* **Aim of the task**
Below is a set of records. Repeat them verbatim without the pictures.
═══ Supplied data ═══
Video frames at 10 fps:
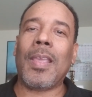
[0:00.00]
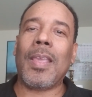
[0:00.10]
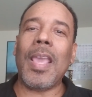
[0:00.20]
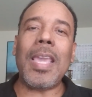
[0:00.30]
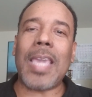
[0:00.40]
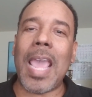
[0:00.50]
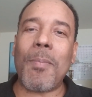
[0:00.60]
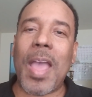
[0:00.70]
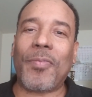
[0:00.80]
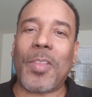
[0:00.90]
he
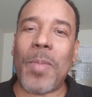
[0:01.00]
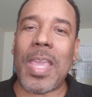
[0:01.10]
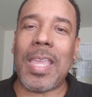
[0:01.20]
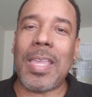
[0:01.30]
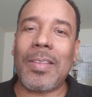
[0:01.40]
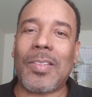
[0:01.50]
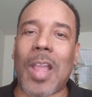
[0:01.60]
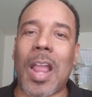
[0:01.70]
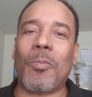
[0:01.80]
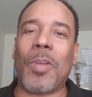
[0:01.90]
came after me
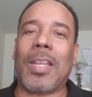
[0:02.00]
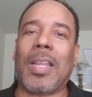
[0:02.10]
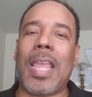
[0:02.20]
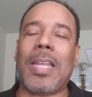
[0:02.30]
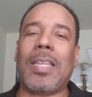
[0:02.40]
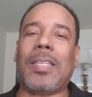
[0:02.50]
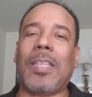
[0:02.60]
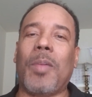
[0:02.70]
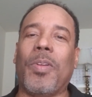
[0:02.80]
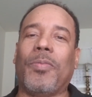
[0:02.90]
starting with late
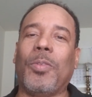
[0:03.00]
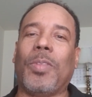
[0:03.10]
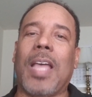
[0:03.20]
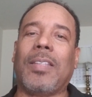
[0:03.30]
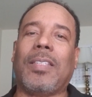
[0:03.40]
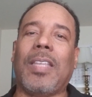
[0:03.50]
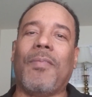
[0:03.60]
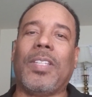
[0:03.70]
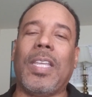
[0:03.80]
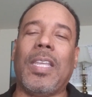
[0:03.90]
December of
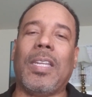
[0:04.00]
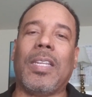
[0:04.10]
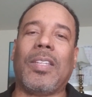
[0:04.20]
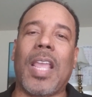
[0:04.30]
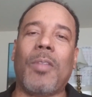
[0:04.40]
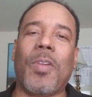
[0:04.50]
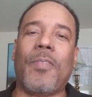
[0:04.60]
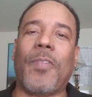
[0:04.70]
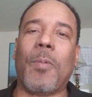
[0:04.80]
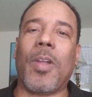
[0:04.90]
2017 and
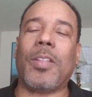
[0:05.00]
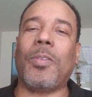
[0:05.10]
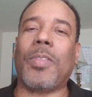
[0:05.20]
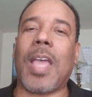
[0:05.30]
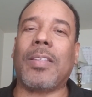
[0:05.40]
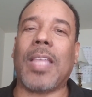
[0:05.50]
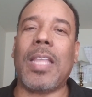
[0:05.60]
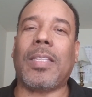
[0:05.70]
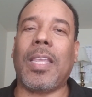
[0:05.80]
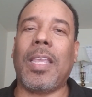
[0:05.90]
January, February
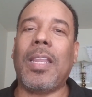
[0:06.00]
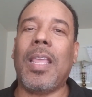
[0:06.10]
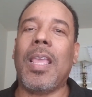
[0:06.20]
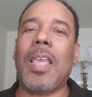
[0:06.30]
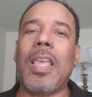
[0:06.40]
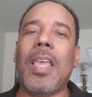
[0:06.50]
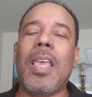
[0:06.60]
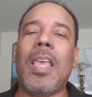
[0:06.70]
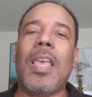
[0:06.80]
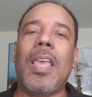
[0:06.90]
2018.
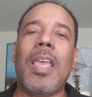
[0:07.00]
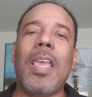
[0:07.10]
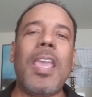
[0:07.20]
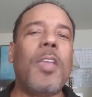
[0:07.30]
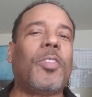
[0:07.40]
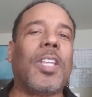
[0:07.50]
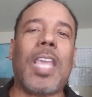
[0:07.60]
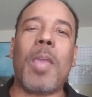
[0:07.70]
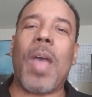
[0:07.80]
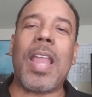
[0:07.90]
He used to keep my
═══
* **Exercise solution**
Video frames at 10 fps:
[0:00.00]
[0:00.10]
[0:00.20]
[0:00.30]
[0:00.40]
[0:00.50]
[0:00.60]
[0:00.70]
[0:00.80]
[0:00.90]
he
[0:01.00]
[0:01.10]
[0:01.20]
[0:01.30]
[0:01.40]
[0:01.50]
[0:01.60]
[0:01.70]
[0:01.80]
[0:01.90]
came after me
[0:02.00]
[0:02.10]
[0:02.20]
[0:02.30]
[0:02.40]
[0:02.50]
[0:02.60]
[0:02.70]
[0:02.80]
[0:02.90]
starting with late
[0:03.00]
[0:03.10]
[0:03.20]
[0:03.30]
[0:03.40]
[0:03.50]
[0:03.60]
[0:03.70]
[0:03.80]
[0:03.90]
December of
[0:04.00]
[0:04.10]
[0:04.20]
[0:04.30]
[0:04.40]
[0:04.50]
[0:04.60]
[0:04.70]
[0:04.80]
[0:04.90]
2017 and
[0:05.00]
[0:05.10]
[0:05.20]
[0:05.30]
[0:05.40]
[0:05.50]
[0:05.60]
[0:05.70]
[0:05.80]
[0:05.90]
January, February
[0:06.00]
[0:06.10]
[0:06.20]
[0:06.30]
[0:06.40]
[0:06.50]
[0:06.60]
[0:06.70]
[0:06.80]
[0:06.90]
2018.
[0:07.00]
[0:07.10]
[0:07.20]
[0:07.30]
[0:07.40]
[0:07.50]
[0:07.60]
[0:07.70]
[0:07.80]
[0:07.90]
He used to keep my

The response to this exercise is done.